ImigrantesAnualBBCCom a imigração ilegal a aumentar em 2013, os dirigentes europeus tinham a obrigação de estarem prevenidos – e não estavam (fonte: BBC)

Os dirigentes da União Europeia (UE) reuniram ontem para tratarem da questão da imigração: triplicam os fundos da operação Tritão, o que agrada a quem quer salvar vidas no mar e dissuadir as viagens marítimas dos imigrantes; prometem destruir os navios dos passadores, o que agrada à Itália que parece querer voltar de armas na mão à Tripolitânia; prometem recambiar os imigrantes que não forem refugiados, o que agrada ao eleitorado; falam muito na cooperação com os Estados do sul do Mediterrâneo e propõem-se colocar funcionários de imigração no estrangeiro, o que agrada a todos os que conservam uma réstia de bom senso; aumentam as verbas prometidas aos Estados da «linha da frente», o que agrada à Itália, a Malta, à Grécia.

Este amontoado de decisões alia a patetice – destruir «navios de passadores» é tão impossível como proibir a venda de facas que sirvam para assassinar –, o inverosímil – recambiar os imigrantes – e as trancas postas na casa roubada – mandar agora mais navios para o Mediterrâneo.
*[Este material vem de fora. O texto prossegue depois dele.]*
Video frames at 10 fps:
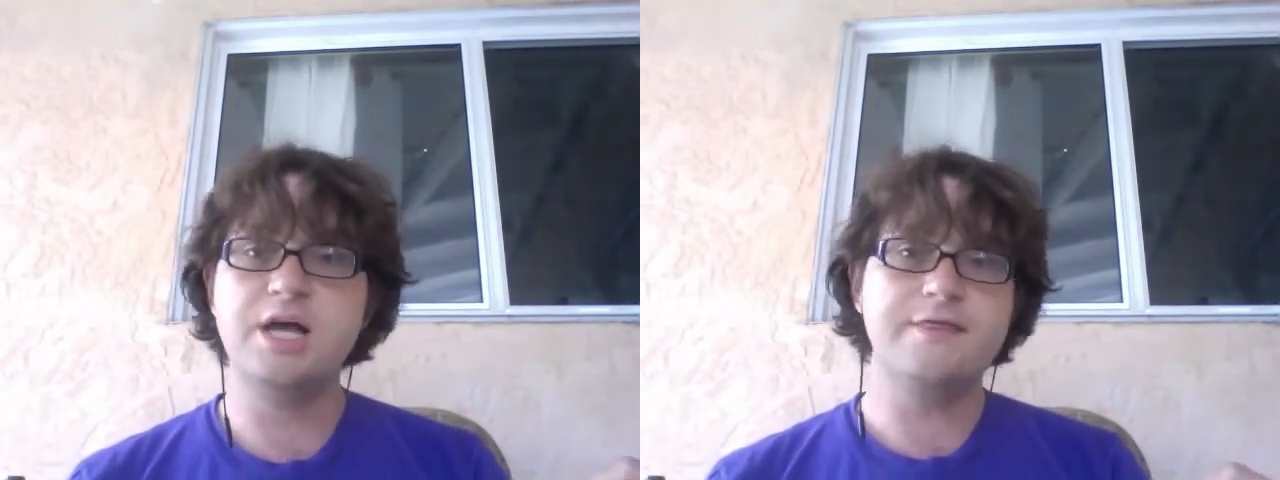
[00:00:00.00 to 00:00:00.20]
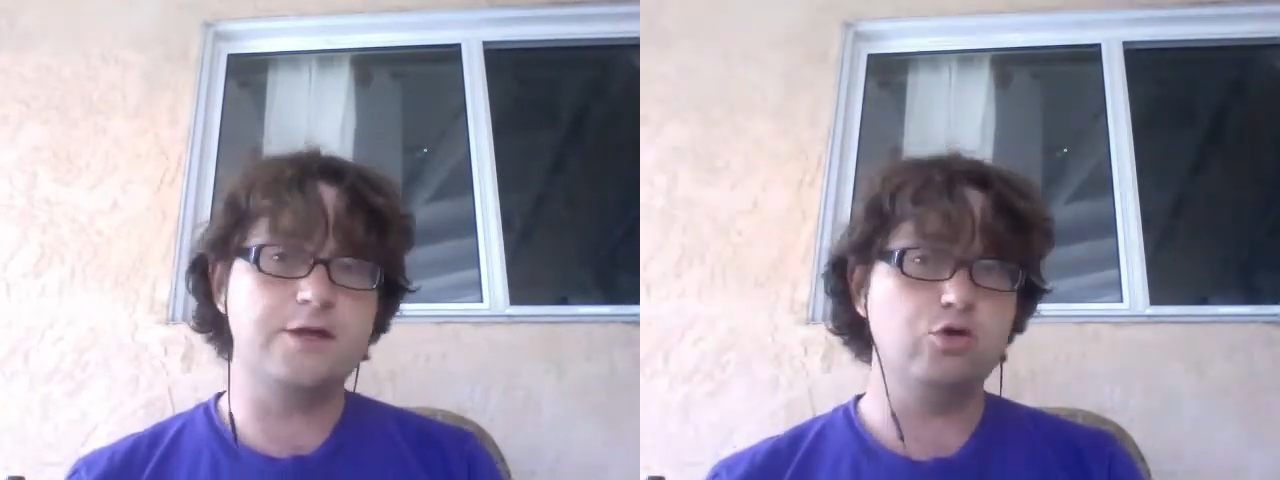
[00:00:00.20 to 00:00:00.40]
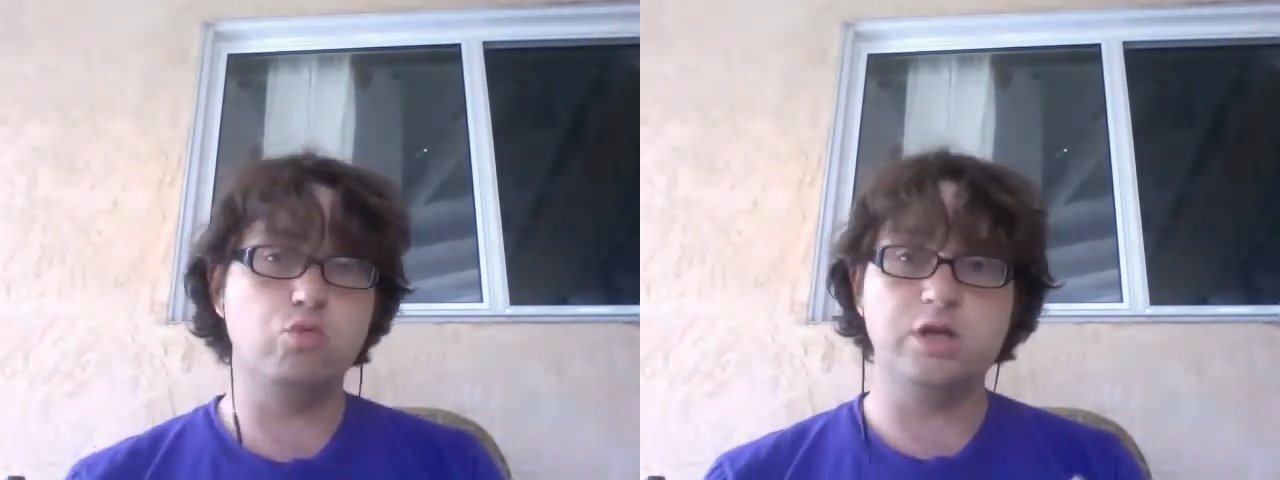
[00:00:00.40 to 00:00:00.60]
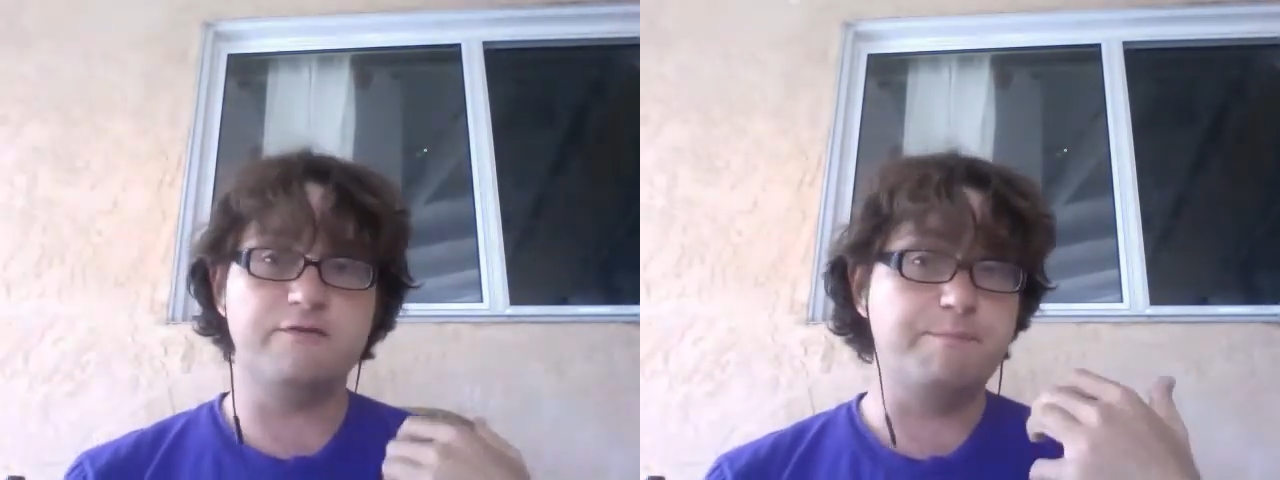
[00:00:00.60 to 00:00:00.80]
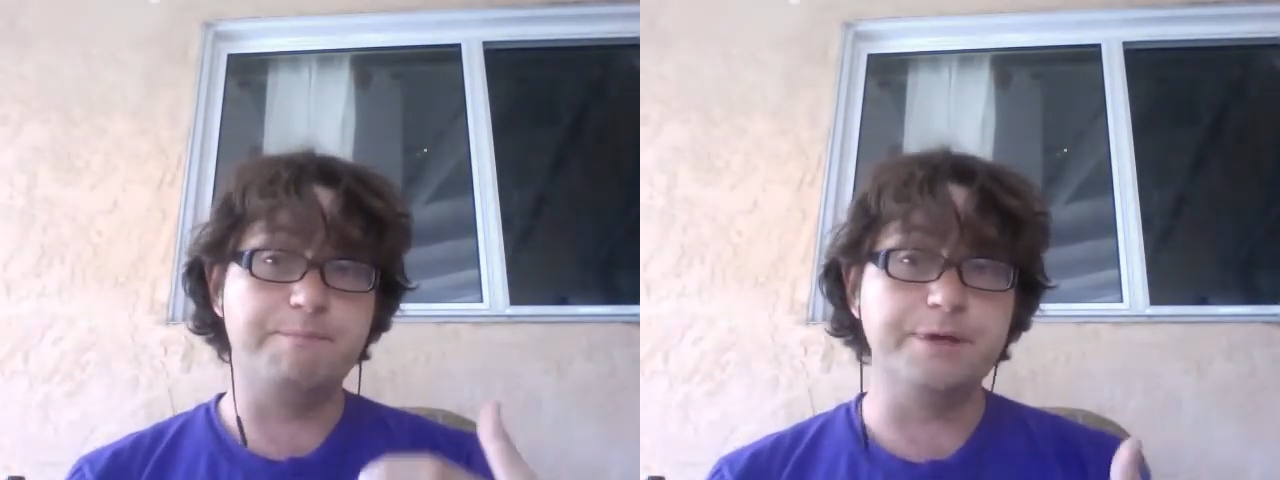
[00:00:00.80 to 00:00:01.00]
that you will
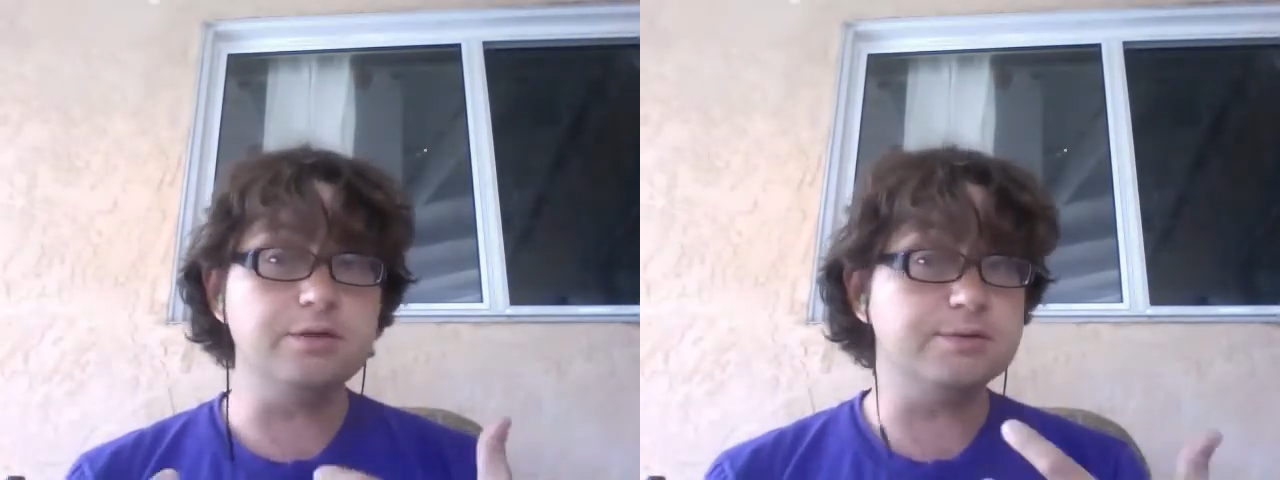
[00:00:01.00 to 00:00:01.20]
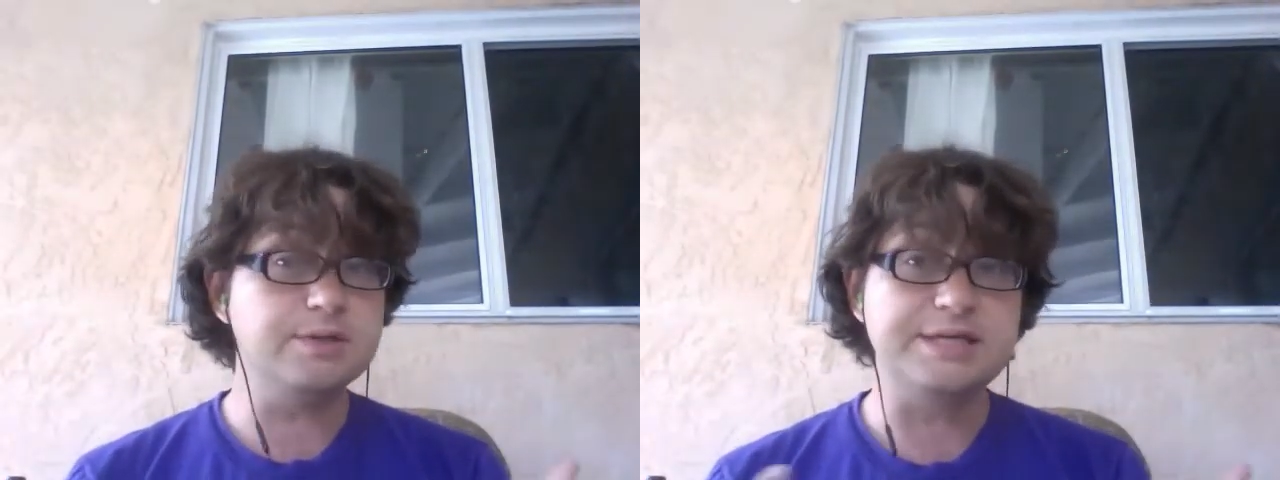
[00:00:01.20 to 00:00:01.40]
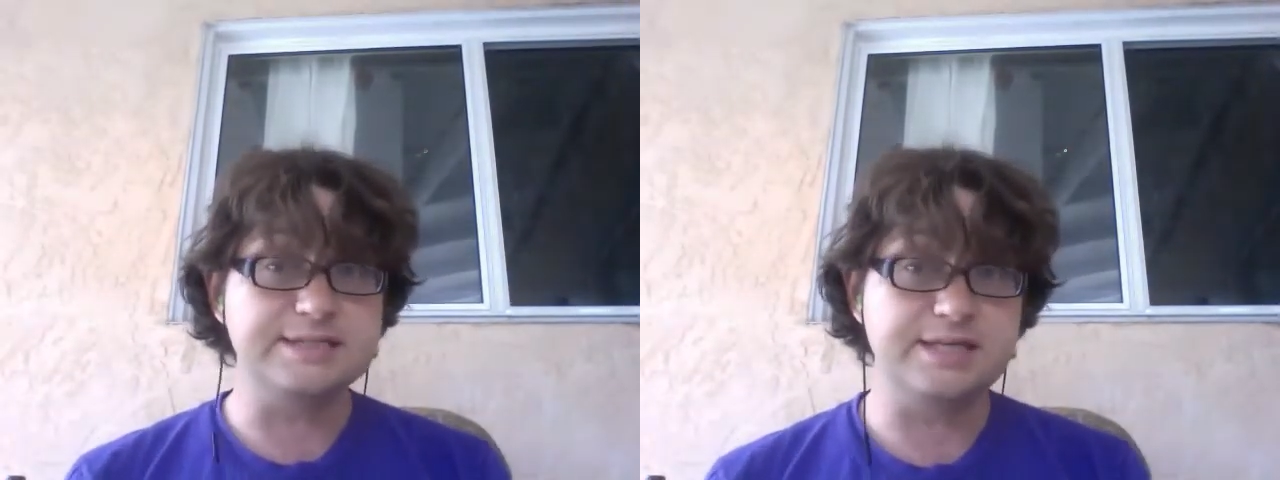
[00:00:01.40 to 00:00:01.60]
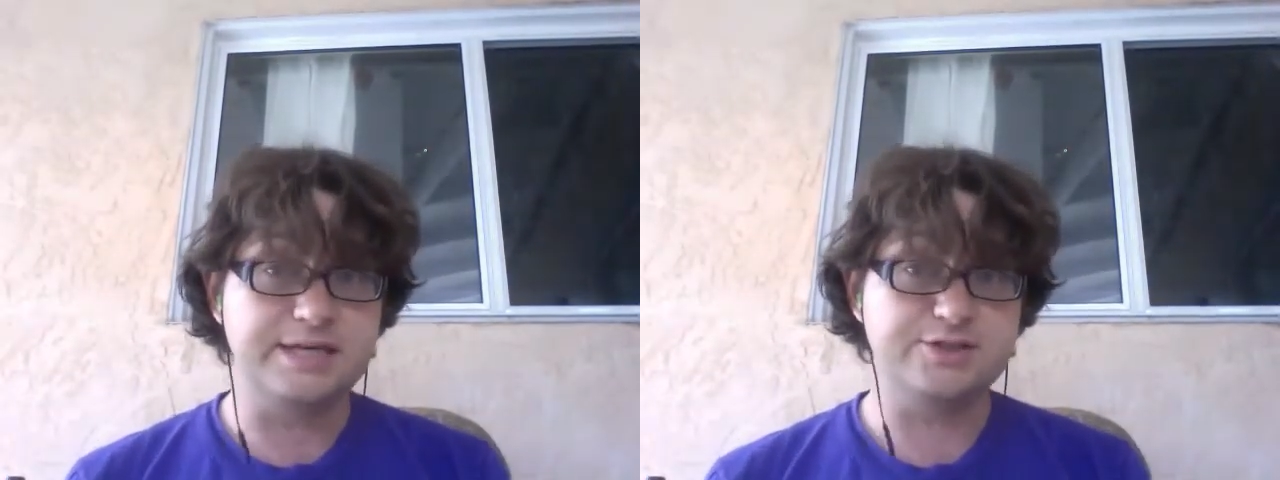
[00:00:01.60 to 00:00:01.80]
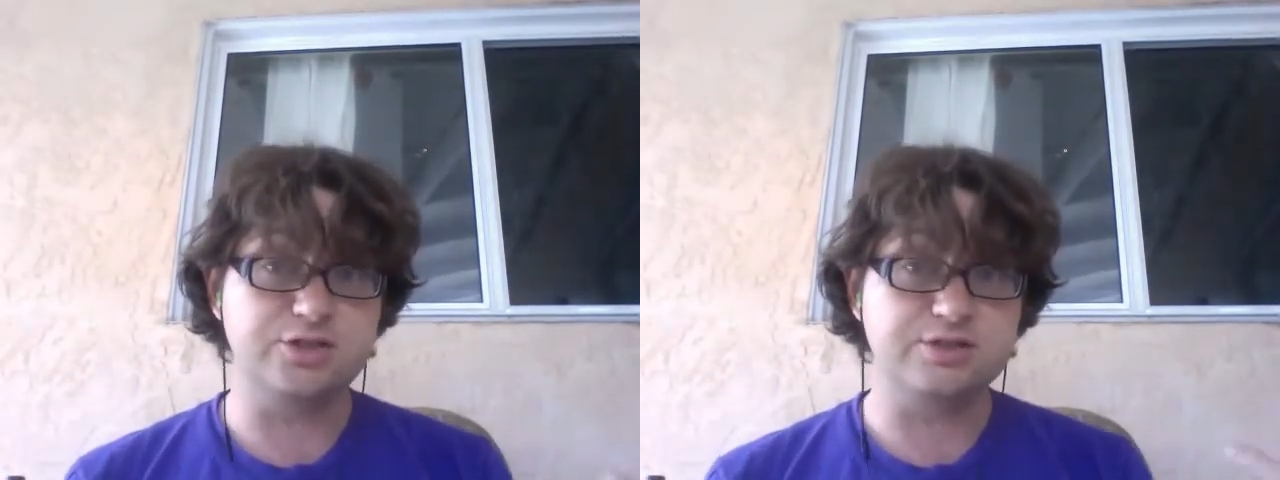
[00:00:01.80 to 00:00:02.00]
have built these
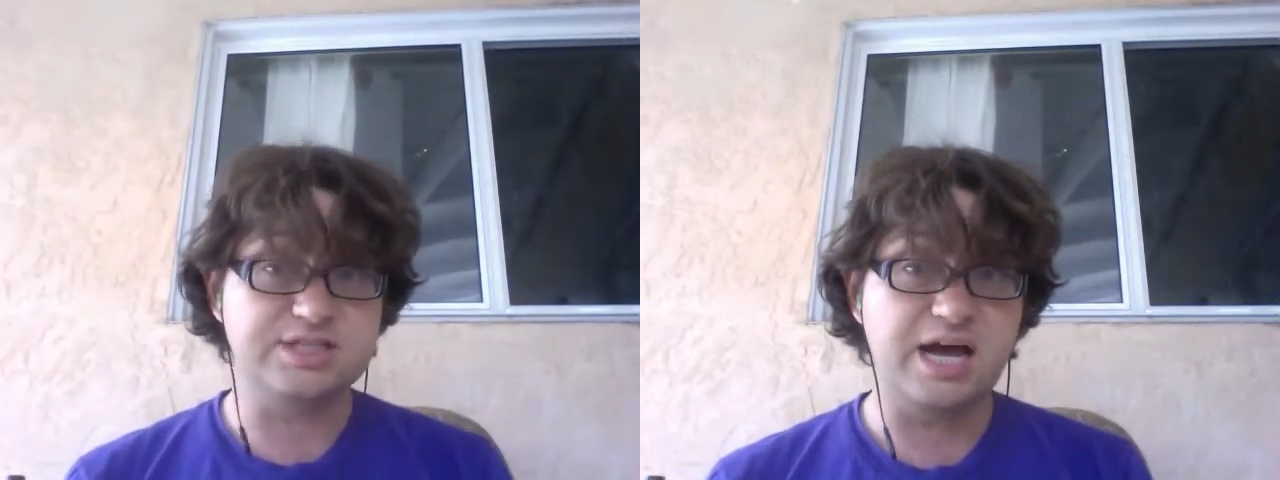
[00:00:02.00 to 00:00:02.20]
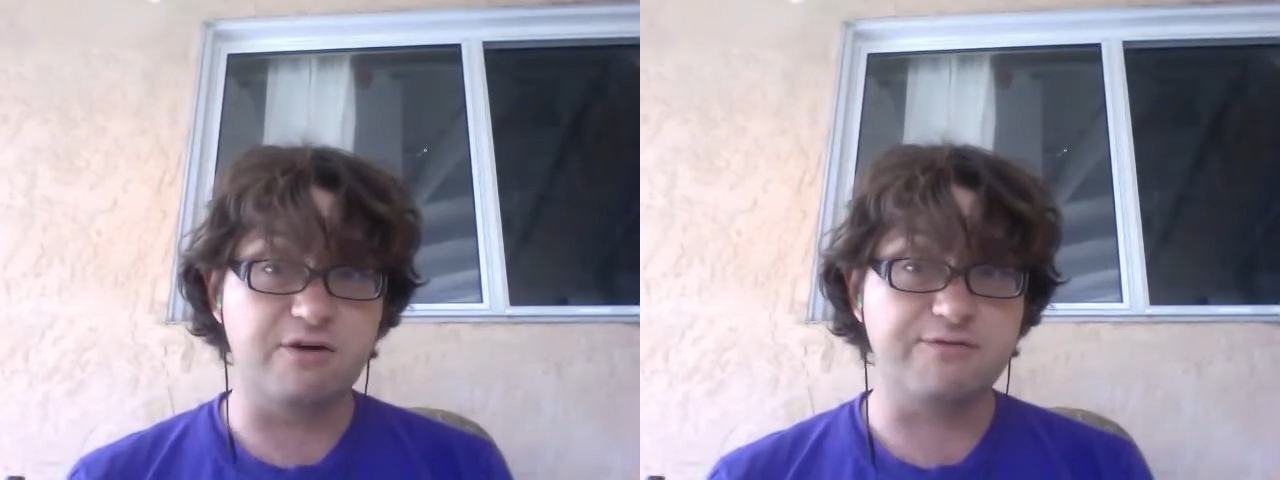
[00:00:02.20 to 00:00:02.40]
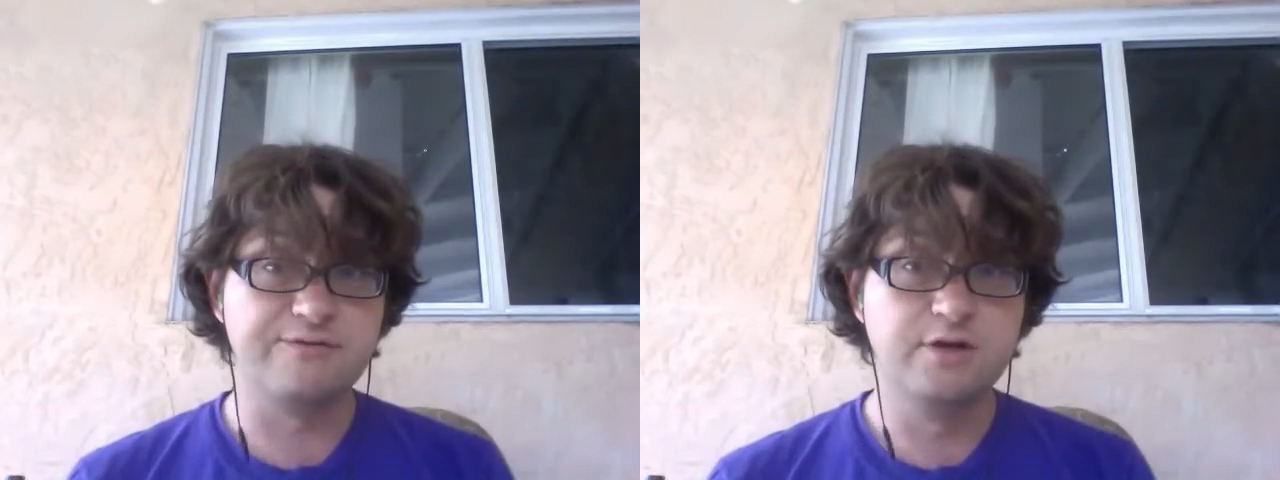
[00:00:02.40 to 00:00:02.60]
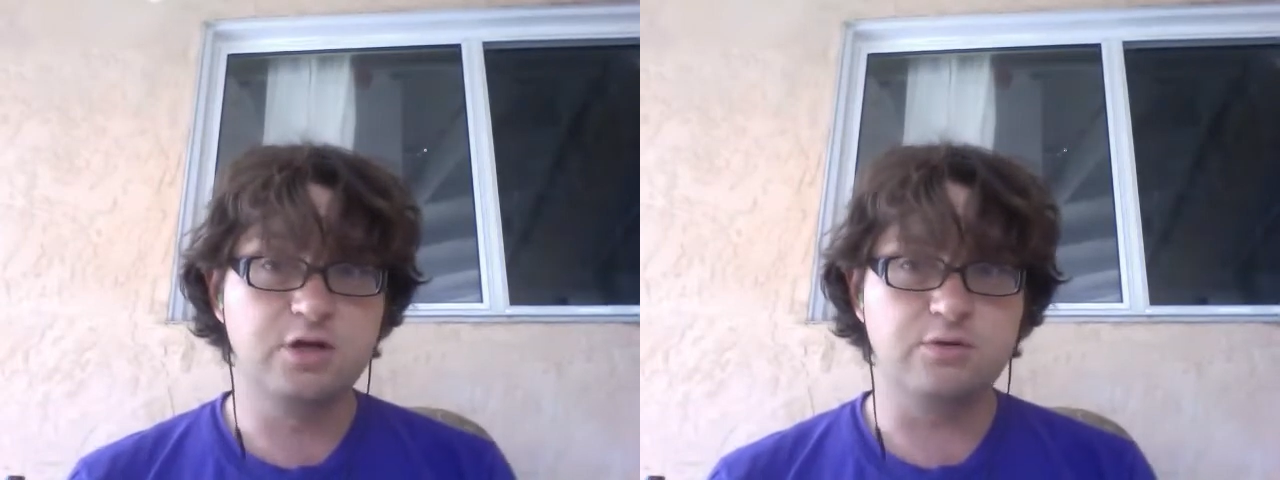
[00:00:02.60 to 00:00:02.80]
things yourself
Parece que evitámos as quotas de refugiados, haja Deus. Mas os dirigentes da UE mantêm uma política de imigração irrealista e desumana, um política sem uma ideia que só tem em conta os supostos refugiados políticos e não reconhece a imigração económica, não lhe dando por isso um estatuto legal. Por isso, as decisões de ontem:

> Diminuem a conflitualidade intra-UE mas  aumentam a conflitualidade com os países de origem dos refugiados;

>> Mostram que a UE está para a ameaça imigratória como o Estado Novo estava para as colónias: quer resolver um problema político por meios militares. Pela mão leninista da Chancelarina Merkel, com a pateta aquiscência dos nossos credores e dos nossos colegas devedores,  a UE já arranjou duas guerras nas suas fronteiras; na Ucrânia, com a Rússia; em África e no Médio Oriente com o ISIS/Desch. Arranjará mais algum conflito armado? Porque não com o Reino Unido ou com os Estados Unidos?

Concluamos: «Mas, Exm.º Senhor, será possível viver sem ideias?» Antero de Quental, na carta ao Primeiro-ministro protestando contra a proibição das conferências do Casino, em 1871.